Task details:
Below are records; the lines starting at the one with "[3:07.66-3:08.16]" and ending at the one with "Transcript: पूछो ही" must be reproduced exactly, both included. Pictures must not appear.
++++++++++
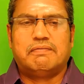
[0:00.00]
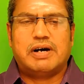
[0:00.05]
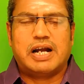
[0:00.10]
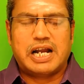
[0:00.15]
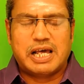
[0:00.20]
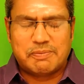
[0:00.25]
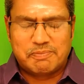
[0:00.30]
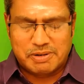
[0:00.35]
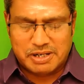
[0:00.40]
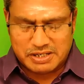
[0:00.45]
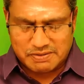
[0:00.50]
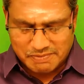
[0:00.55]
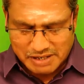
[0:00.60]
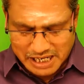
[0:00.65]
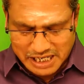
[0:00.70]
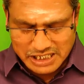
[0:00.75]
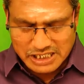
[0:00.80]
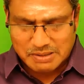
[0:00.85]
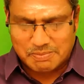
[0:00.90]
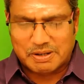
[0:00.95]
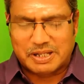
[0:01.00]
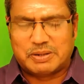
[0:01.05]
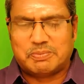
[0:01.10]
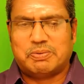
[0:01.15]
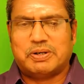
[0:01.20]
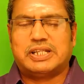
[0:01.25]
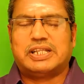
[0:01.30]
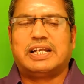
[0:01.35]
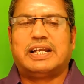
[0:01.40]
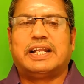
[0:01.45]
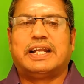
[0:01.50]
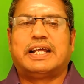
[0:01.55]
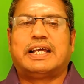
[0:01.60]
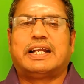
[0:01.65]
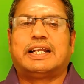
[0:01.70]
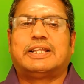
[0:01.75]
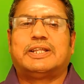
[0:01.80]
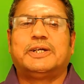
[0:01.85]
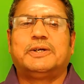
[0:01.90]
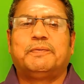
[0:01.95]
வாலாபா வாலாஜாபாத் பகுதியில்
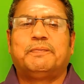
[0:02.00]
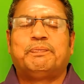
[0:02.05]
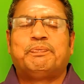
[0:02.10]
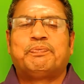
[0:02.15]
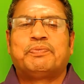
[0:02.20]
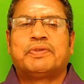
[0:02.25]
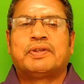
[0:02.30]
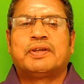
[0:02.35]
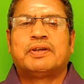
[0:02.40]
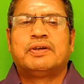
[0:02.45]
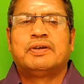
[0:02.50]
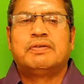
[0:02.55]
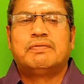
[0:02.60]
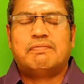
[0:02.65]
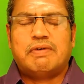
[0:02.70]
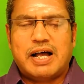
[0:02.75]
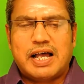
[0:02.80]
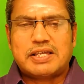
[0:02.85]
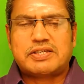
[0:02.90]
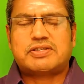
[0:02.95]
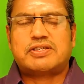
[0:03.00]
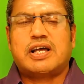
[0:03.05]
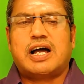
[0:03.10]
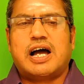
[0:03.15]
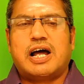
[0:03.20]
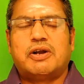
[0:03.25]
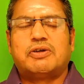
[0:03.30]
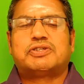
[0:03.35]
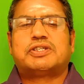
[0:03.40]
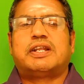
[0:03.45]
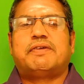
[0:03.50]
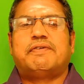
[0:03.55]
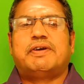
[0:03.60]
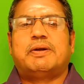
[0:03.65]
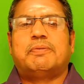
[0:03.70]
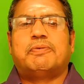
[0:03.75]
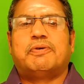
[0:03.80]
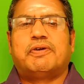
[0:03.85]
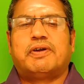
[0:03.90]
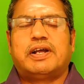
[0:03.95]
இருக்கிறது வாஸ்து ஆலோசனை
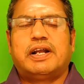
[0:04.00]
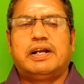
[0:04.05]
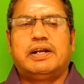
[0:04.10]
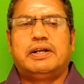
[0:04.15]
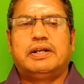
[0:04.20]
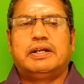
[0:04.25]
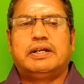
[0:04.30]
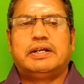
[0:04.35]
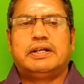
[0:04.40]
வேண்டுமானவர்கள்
++++++++++
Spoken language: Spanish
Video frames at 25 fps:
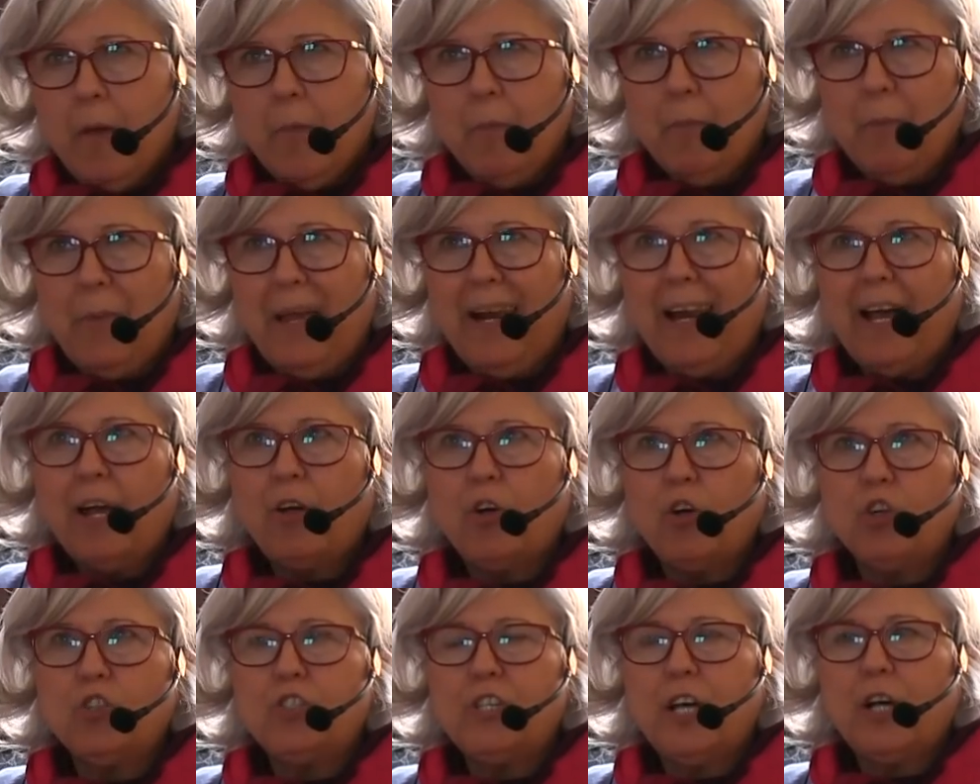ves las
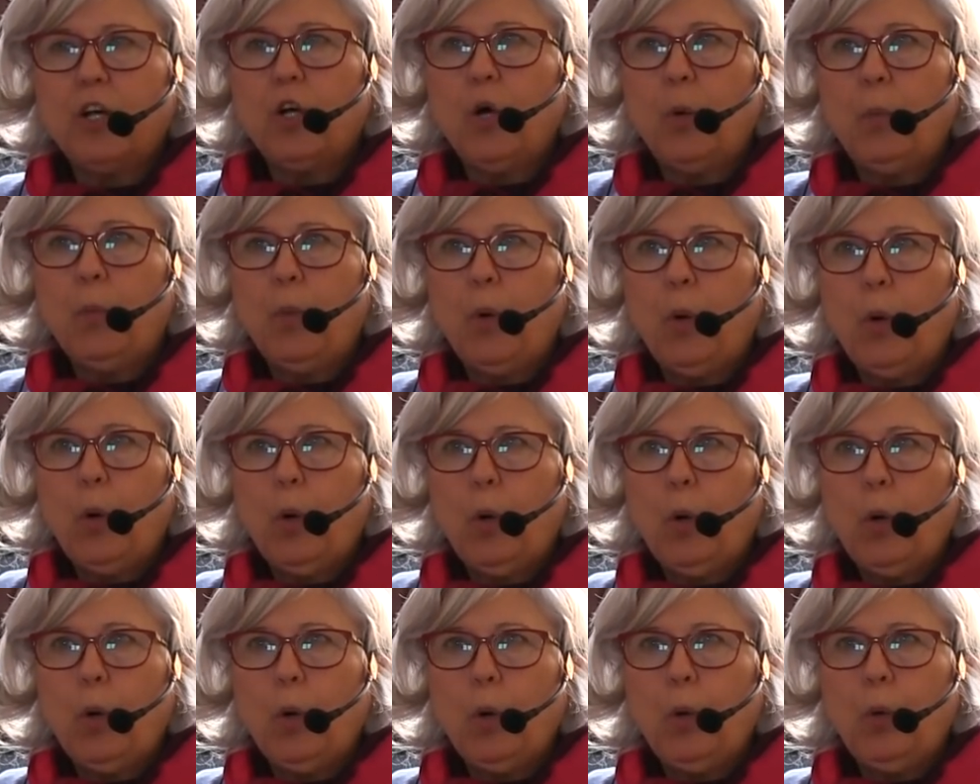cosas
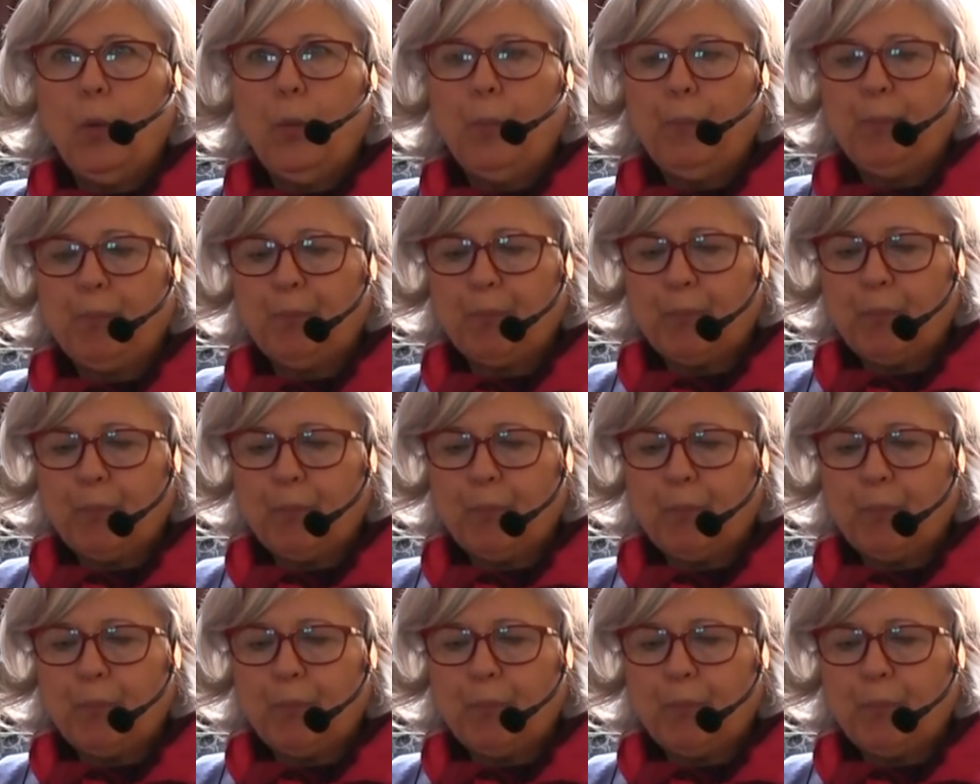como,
++++++++++
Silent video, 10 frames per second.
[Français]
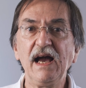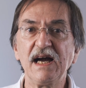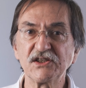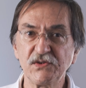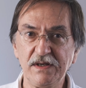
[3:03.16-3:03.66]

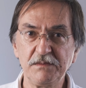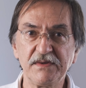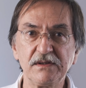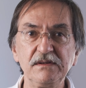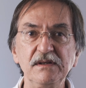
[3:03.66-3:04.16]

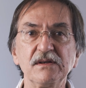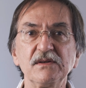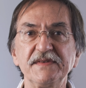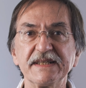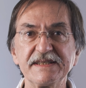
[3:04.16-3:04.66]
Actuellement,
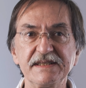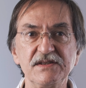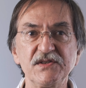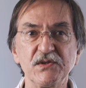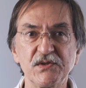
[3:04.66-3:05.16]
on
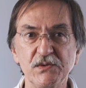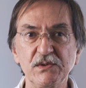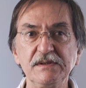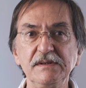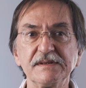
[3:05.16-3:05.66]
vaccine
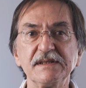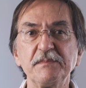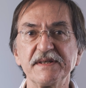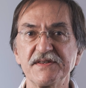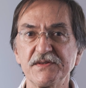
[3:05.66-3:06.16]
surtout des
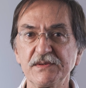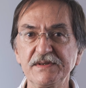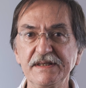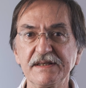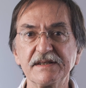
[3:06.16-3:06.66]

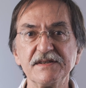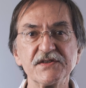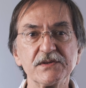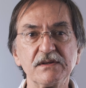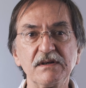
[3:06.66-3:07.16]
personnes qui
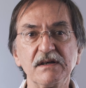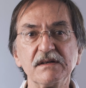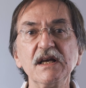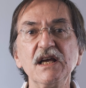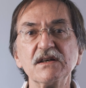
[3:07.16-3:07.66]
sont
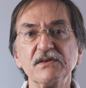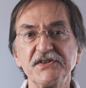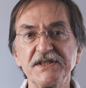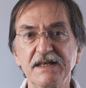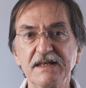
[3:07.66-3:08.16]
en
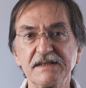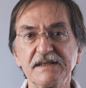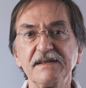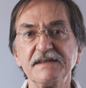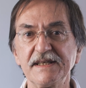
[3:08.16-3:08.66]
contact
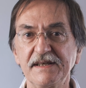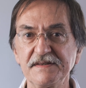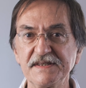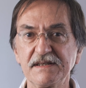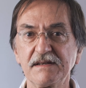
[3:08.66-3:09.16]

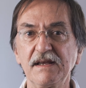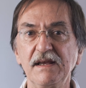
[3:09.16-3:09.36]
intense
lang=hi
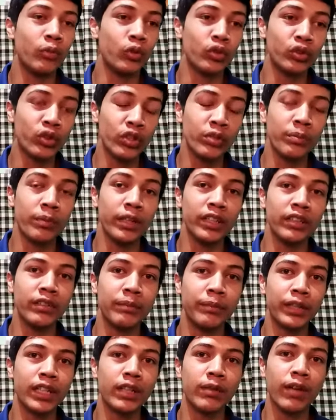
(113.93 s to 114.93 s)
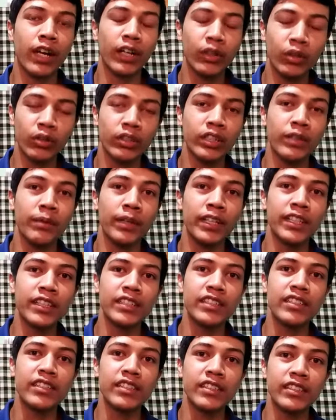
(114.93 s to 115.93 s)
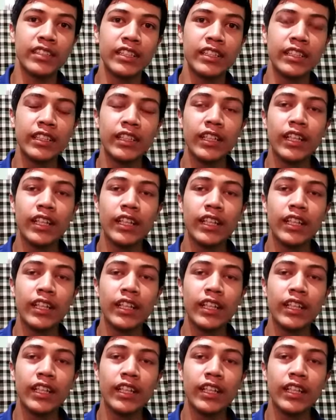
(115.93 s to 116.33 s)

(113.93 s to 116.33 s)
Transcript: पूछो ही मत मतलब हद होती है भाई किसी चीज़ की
++++++++++
The completed task:
[3:07.66-3:08.16]
en
[3:08.16-3:08.66]
contact
[3:08.66-3:09.16]

[3:09.16-3:09.36]
intense
lang=hi
(113.93 s to 114.93 s)
(114.93 s to 115.93 s)
(115.93 s to 116.33 s)

(113.93 s to 116.33 s)
Transcript: पूछो ही मत मतलब हद होती है भाई किसी चीज़ की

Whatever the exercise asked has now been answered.